• TO DO:
What you should give back is a precise copy of the lines below from the one containing "[00:19:12.52 to 00:19:13.52]" through the one containing "[00:19:20.52 to 00:19:20.97]", with no pictures.

• DATASET EXTRACT:
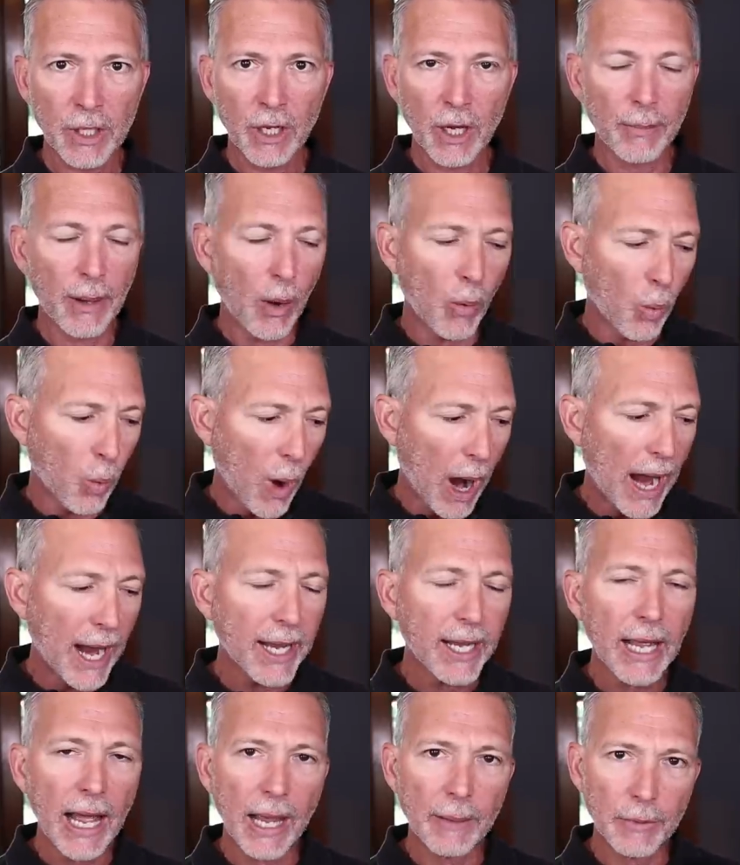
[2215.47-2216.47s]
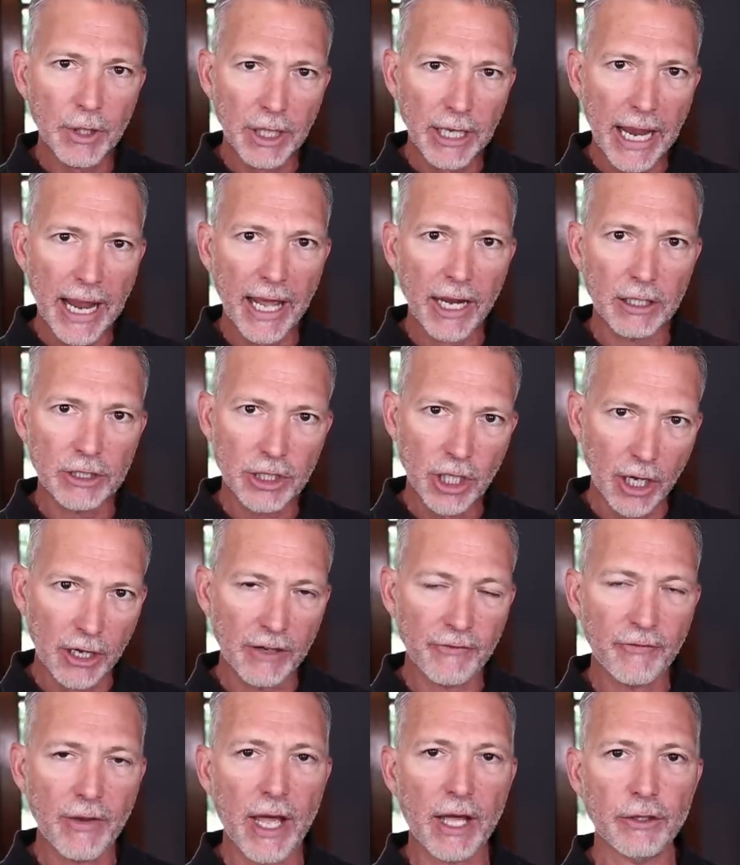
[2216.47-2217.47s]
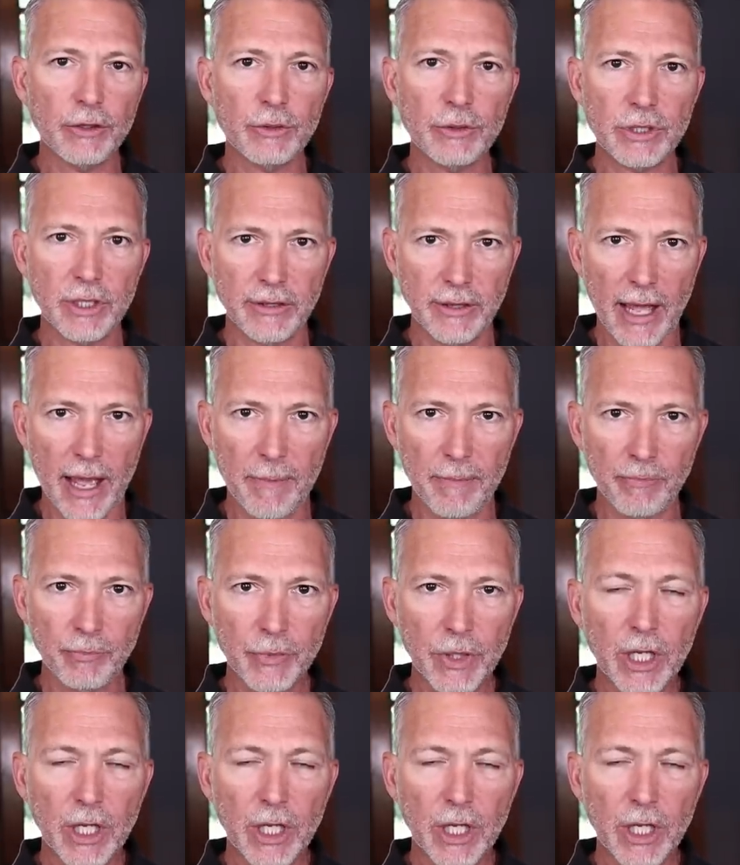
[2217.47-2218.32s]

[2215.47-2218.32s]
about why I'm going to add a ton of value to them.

---

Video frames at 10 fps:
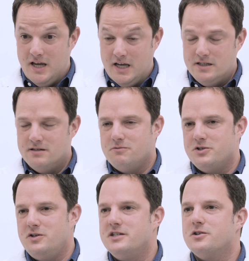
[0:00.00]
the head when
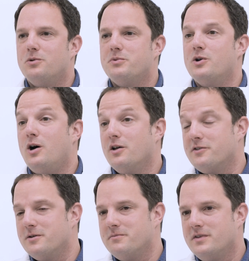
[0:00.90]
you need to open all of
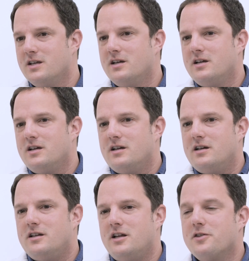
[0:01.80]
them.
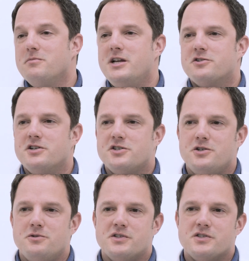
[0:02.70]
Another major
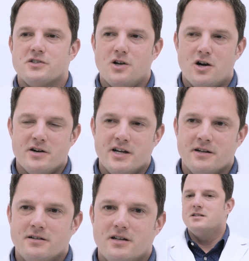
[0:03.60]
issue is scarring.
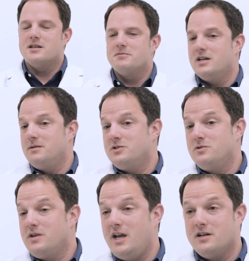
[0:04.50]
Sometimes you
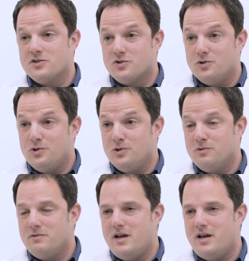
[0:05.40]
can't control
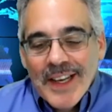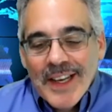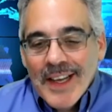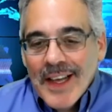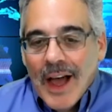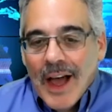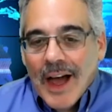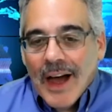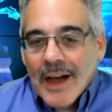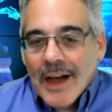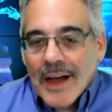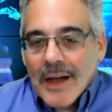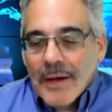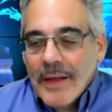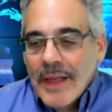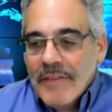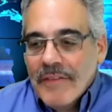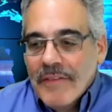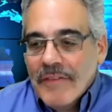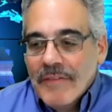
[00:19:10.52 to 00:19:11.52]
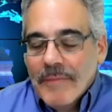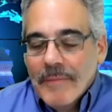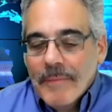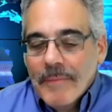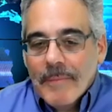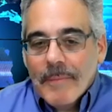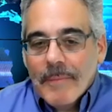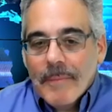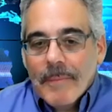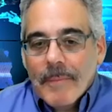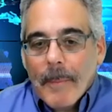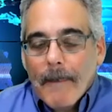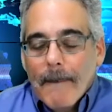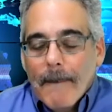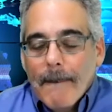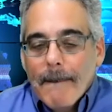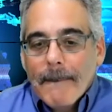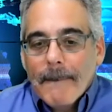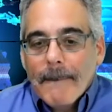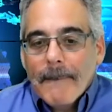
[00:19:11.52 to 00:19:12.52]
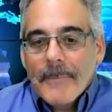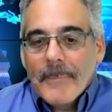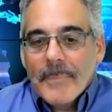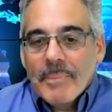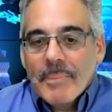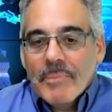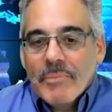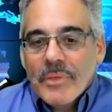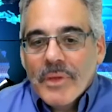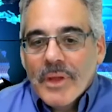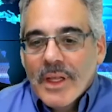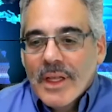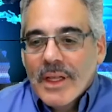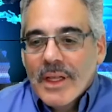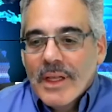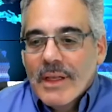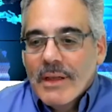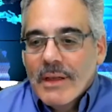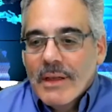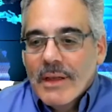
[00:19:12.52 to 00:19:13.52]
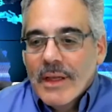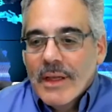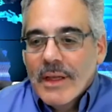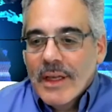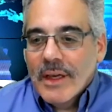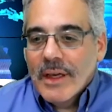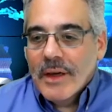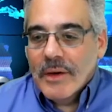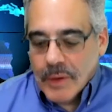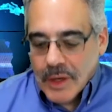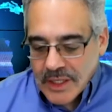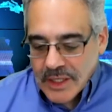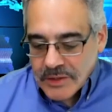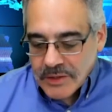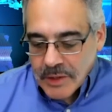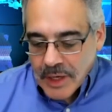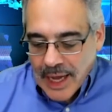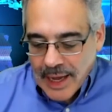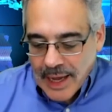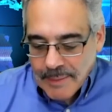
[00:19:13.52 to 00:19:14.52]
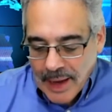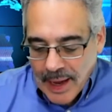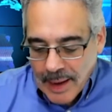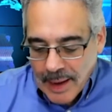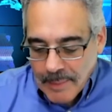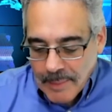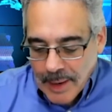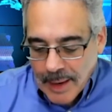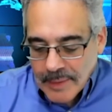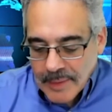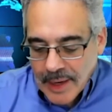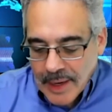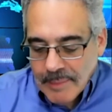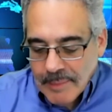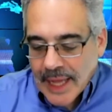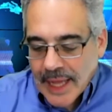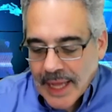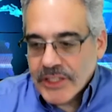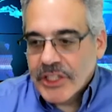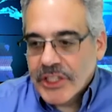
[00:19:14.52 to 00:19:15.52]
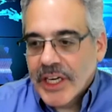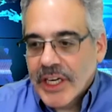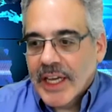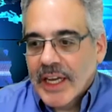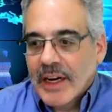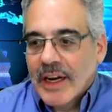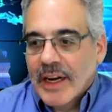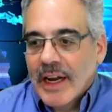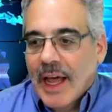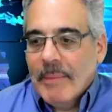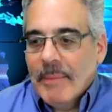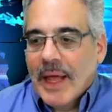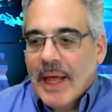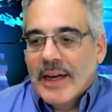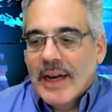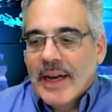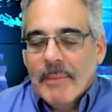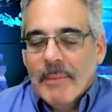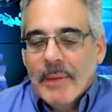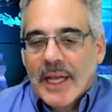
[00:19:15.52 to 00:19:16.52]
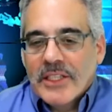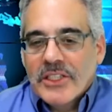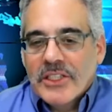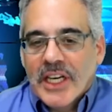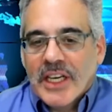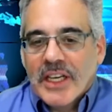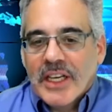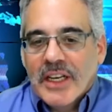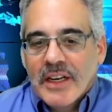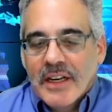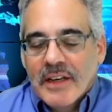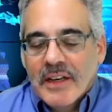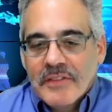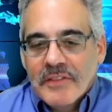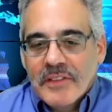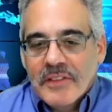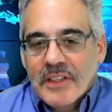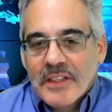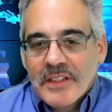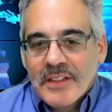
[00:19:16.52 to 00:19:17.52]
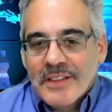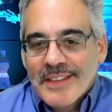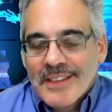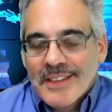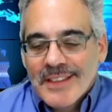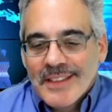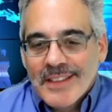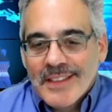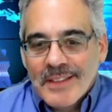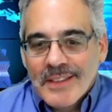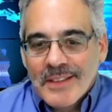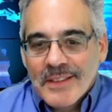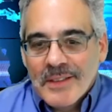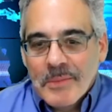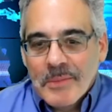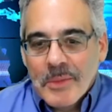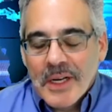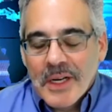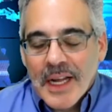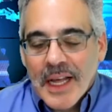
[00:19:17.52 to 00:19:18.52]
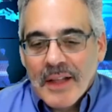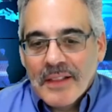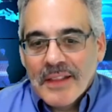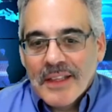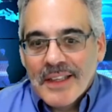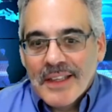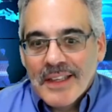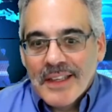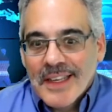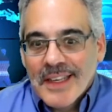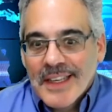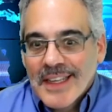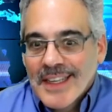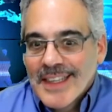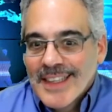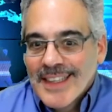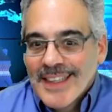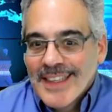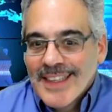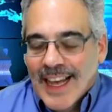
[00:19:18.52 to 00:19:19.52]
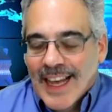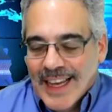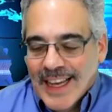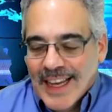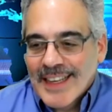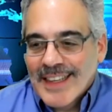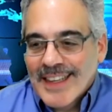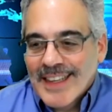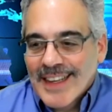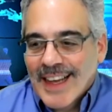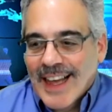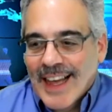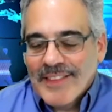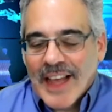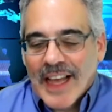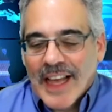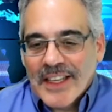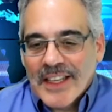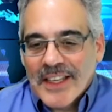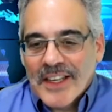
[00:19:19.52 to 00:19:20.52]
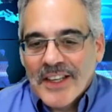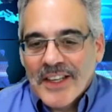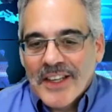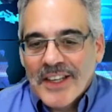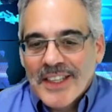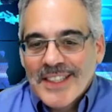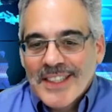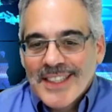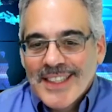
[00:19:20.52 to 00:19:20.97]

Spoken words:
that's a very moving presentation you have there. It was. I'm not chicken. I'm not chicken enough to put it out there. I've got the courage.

...

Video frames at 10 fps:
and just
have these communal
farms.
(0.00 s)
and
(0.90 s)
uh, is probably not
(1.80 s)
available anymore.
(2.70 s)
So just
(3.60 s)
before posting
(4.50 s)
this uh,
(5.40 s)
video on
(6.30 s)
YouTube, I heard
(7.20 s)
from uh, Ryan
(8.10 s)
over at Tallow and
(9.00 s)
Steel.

• SOLUTION FOR THIS EXERCISE:
[00:19:12.52 to 00:19:13.52]
[00:19:13.52 to 00:19:14.52]
[00:19:14.52 to 00:19:15.52]
[00:19:15.52 to 00:19:16.52]
[00:19:16.52 to 00:19:17.52]
[00:19:17.52 to 00:19:18.52]
[00:19:18.52 to 00:19:19.52]
[00:19:19.52 to 00:19:20.52]
[00:19:20.52 to 00:19:20.97]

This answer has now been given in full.